The area of this vast and princely fortress, where, in other years, the Norman knights of Aymer of Valence, and the bonneted vassals of Archibald the Grim, kept watch and wassail, occupies a space of two hundred and thirty feet; towering with its magnificent battlements above the river on one side, and overlooking a beautiful lawn on the other. It occupies the most prominent and picturesque locality amid all the scenery traversed by the Clyde.

Darkly in the fitful light loomed the tourelles of the keep, and the ramparts of the Valence and Wallace towers, and darkly fell their giant shadows on the bosom of the starlit river.
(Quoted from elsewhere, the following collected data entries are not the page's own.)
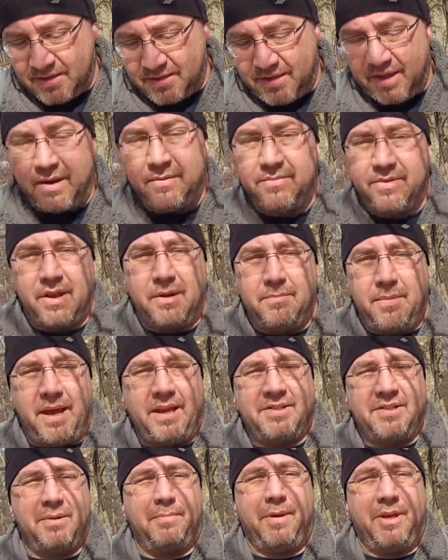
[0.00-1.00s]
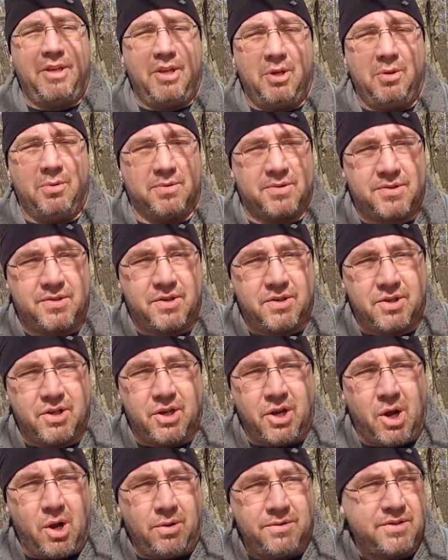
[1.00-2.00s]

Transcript: They're made to be used, you know,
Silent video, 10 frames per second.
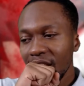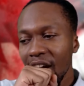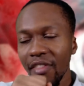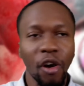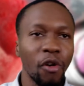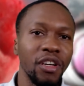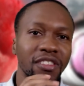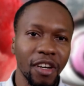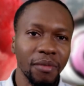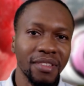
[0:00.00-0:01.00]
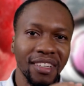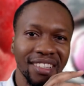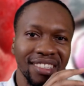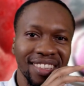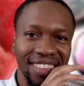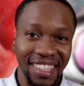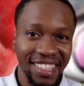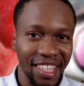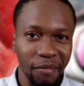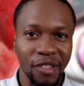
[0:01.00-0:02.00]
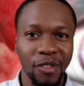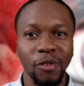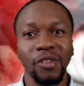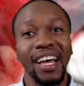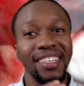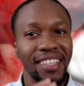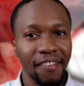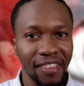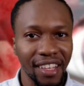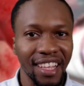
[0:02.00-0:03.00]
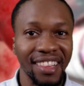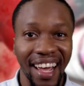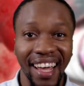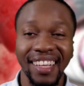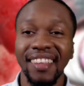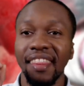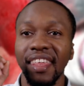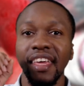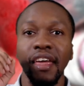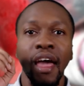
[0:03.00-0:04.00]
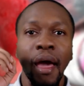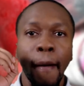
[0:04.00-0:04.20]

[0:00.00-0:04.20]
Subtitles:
Now, in terms of this episode, I definitely like the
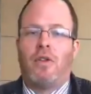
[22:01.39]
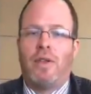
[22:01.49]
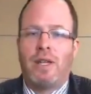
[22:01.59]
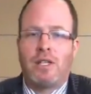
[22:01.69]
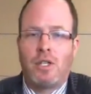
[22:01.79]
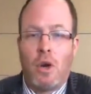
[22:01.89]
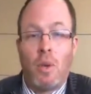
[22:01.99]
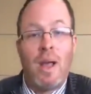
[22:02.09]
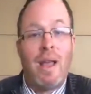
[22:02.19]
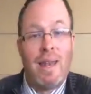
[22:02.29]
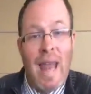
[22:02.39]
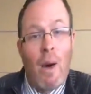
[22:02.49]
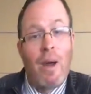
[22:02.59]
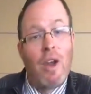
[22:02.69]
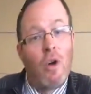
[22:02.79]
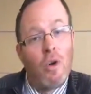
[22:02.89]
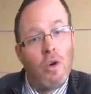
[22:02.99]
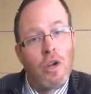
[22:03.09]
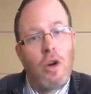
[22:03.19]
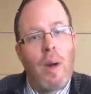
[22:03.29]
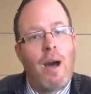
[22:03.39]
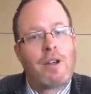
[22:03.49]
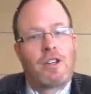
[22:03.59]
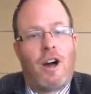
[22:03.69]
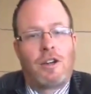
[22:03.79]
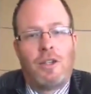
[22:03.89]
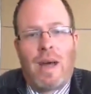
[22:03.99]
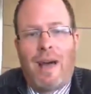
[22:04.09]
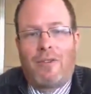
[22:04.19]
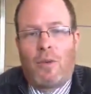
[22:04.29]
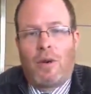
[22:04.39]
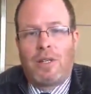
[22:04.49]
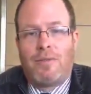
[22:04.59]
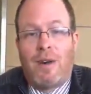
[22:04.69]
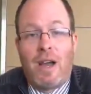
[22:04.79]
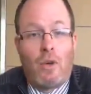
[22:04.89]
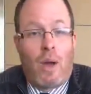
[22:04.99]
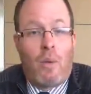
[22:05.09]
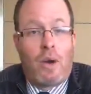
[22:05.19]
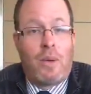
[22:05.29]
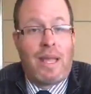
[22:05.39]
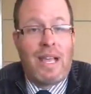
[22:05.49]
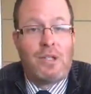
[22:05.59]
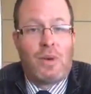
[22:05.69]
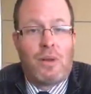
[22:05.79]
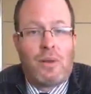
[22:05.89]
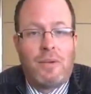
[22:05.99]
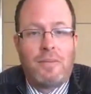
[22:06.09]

of all this? So yeah. now I know who to go out and talk to afterwards and find who I want to engage with.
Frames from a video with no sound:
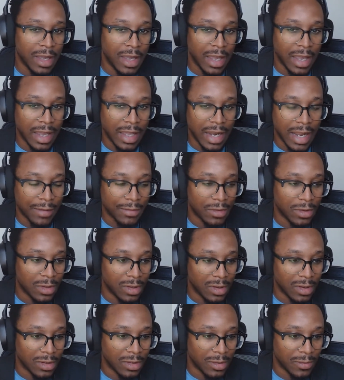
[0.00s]
And after
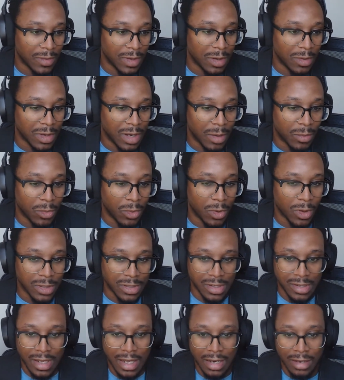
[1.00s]
the, the Vietnam War, it
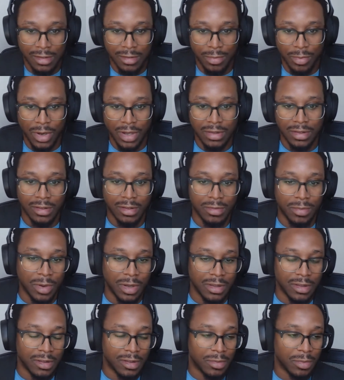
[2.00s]
just kind of spreads and
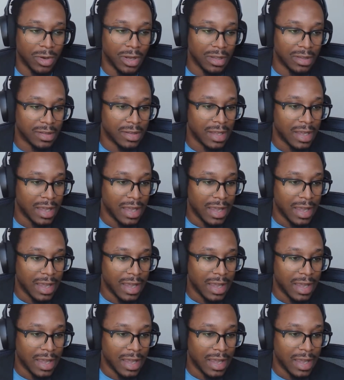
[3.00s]
spreads and spreads.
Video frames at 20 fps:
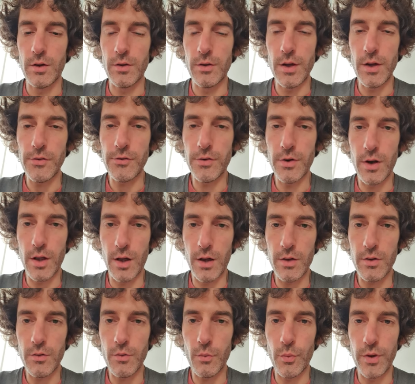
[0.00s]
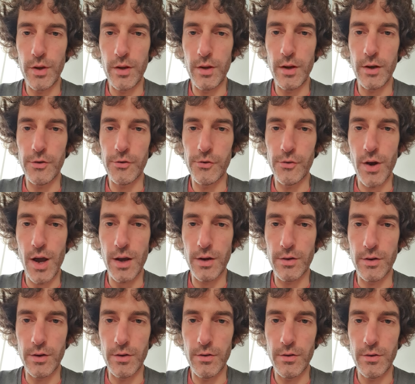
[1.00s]
Yesterday we
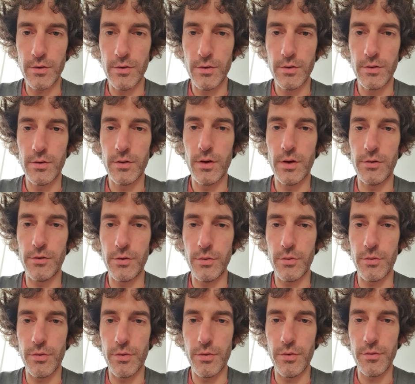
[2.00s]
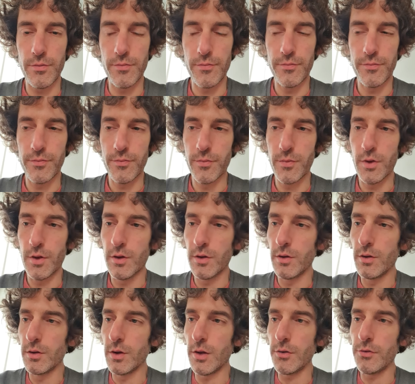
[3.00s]
extracted a tooth.
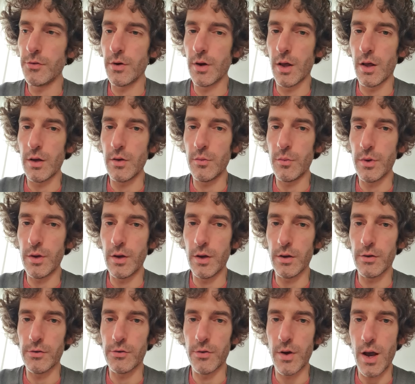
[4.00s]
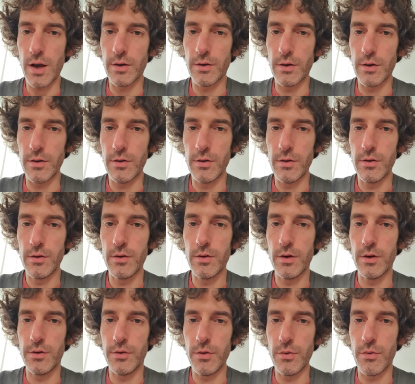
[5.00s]
Yesterday we extracted
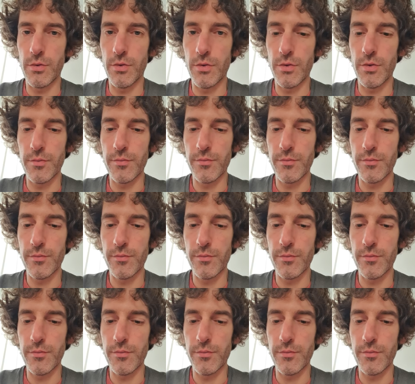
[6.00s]
a tooth.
Amid its gloomy mass Konrad saw lights twinkling from windows strongly grated and deeply recessed in the thick walk; but the gates were closed, and the bridges up. Now—how different from then—

"The tufted grass lines Bothwell's ancient hall,

The fox peeps cautious from the ruin'd wall;

Where once proud Moray, Clydesdale's ancient lord,

A mimic sovereign, held the festive board."
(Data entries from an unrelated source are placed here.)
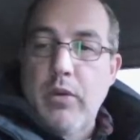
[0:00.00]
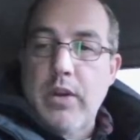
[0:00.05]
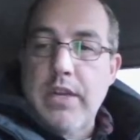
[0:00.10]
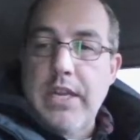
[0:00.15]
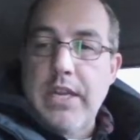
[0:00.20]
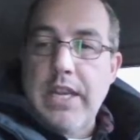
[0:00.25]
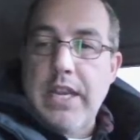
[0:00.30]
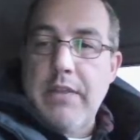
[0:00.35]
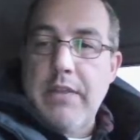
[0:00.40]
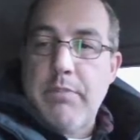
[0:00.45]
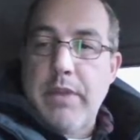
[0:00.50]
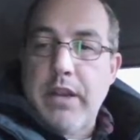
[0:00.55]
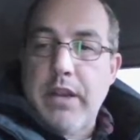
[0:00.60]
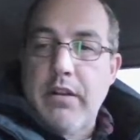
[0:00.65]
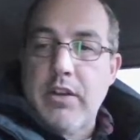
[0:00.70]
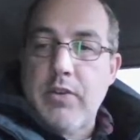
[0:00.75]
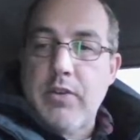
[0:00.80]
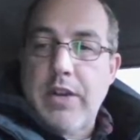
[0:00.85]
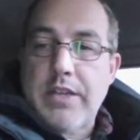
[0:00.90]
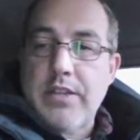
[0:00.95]
need
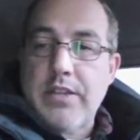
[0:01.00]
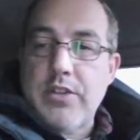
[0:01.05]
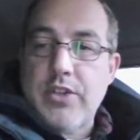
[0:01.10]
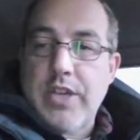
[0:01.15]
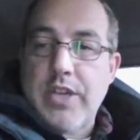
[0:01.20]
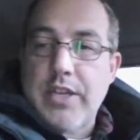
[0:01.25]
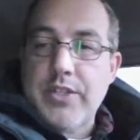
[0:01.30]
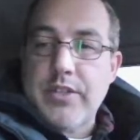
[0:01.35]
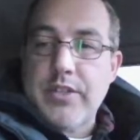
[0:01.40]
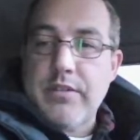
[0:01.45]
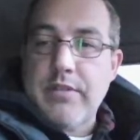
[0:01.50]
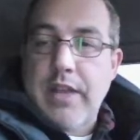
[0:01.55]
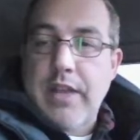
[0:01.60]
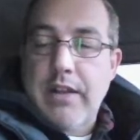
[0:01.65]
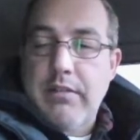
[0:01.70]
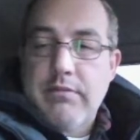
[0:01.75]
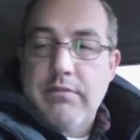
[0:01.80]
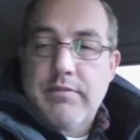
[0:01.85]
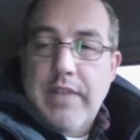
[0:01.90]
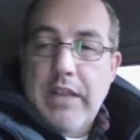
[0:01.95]
bigger direct injection. I
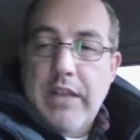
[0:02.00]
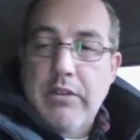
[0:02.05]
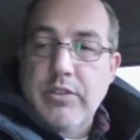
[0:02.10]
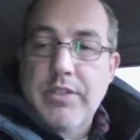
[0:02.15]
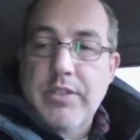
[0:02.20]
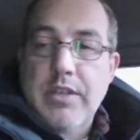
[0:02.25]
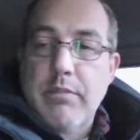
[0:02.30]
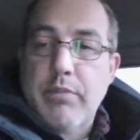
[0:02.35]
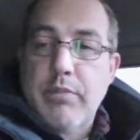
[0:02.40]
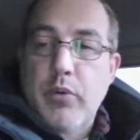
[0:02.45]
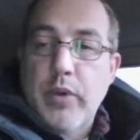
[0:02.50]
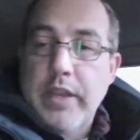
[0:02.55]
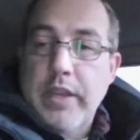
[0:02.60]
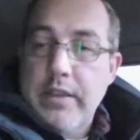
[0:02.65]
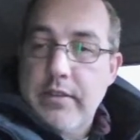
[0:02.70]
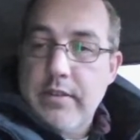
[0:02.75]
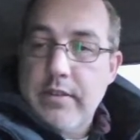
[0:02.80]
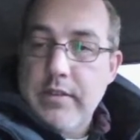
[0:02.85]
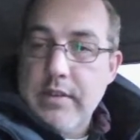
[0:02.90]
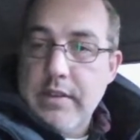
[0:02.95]
don't see a
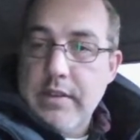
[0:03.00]
point.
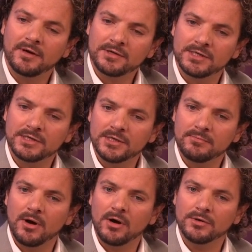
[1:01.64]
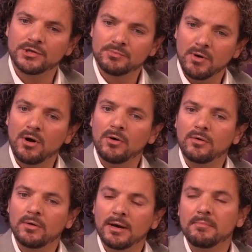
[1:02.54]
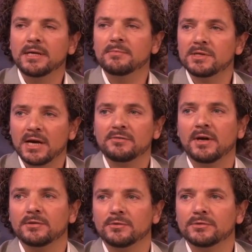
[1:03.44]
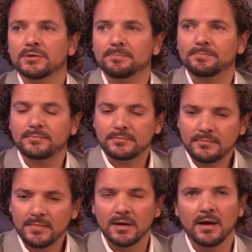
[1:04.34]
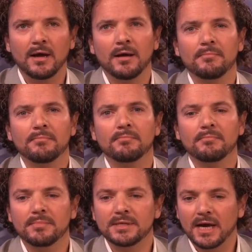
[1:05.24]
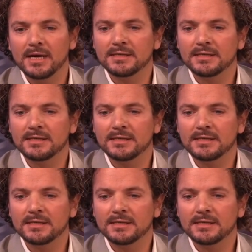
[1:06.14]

our system on small and medium-sized vessels. Um, besides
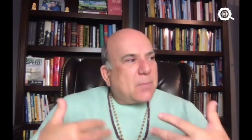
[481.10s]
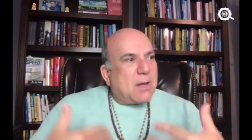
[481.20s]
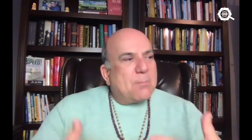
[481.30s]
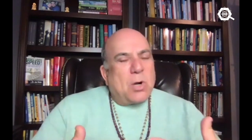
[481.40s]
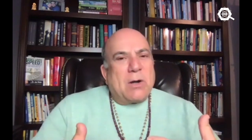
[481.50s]

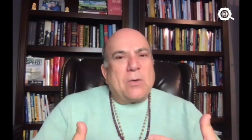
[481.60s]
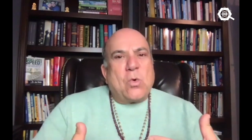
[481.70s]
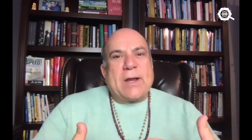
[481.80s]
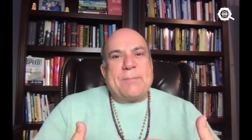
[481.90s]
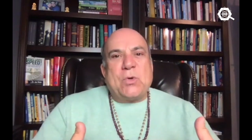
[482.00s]
Part of
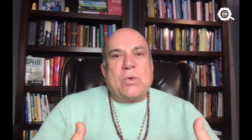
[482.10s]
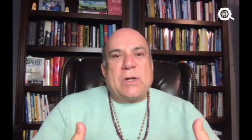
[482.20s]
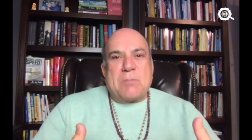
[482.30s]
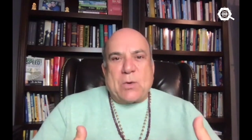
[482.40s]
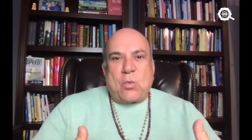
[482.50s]
what I'm doing
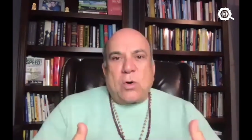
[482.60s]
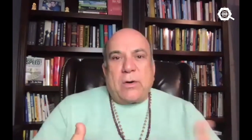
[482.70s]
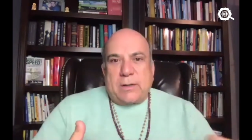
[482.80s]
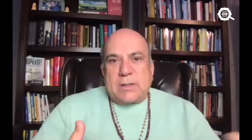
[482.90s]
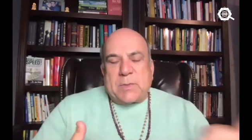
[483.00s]
in my
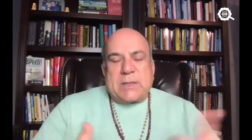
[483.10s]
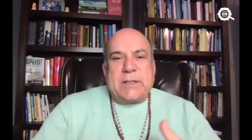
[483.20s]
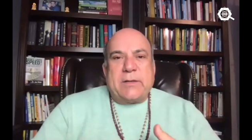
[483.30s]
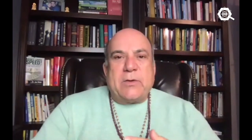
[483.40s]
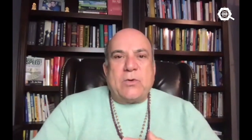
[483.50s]
work, and especially
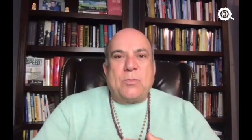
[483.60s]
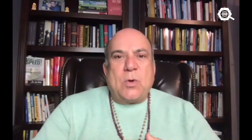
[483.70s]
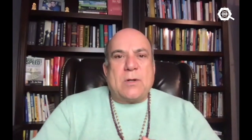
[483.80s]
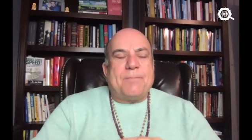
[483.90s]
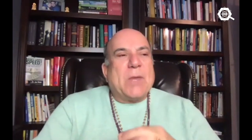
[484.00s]
in the new
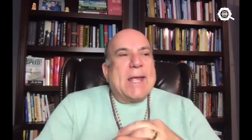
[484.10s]
book,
Ignorant that the stately castle before him was the stronghold of his rival, again and again Konrad poured the shrill blasts of his ivory bugle to the gusty wind; and, finding that he was unheard or unheeded by the inmates, his anxiety to procure aid for Anna would admit of no longer delay, and heavily encumbered as he was with half armour, he threw himself into the river, and, with his sword in his teeth, endeavoured to swim over. Though a strong, active, and practised swimmer, he no sooner found himself buffeting the fierce current of that rapid river, than an invocation to God burst from his lips; for he was swept away like a reed by the violence and impetuosity of the summer speat.

CHAPTER XVII.

THE COUNTESS OF BOTHWELL.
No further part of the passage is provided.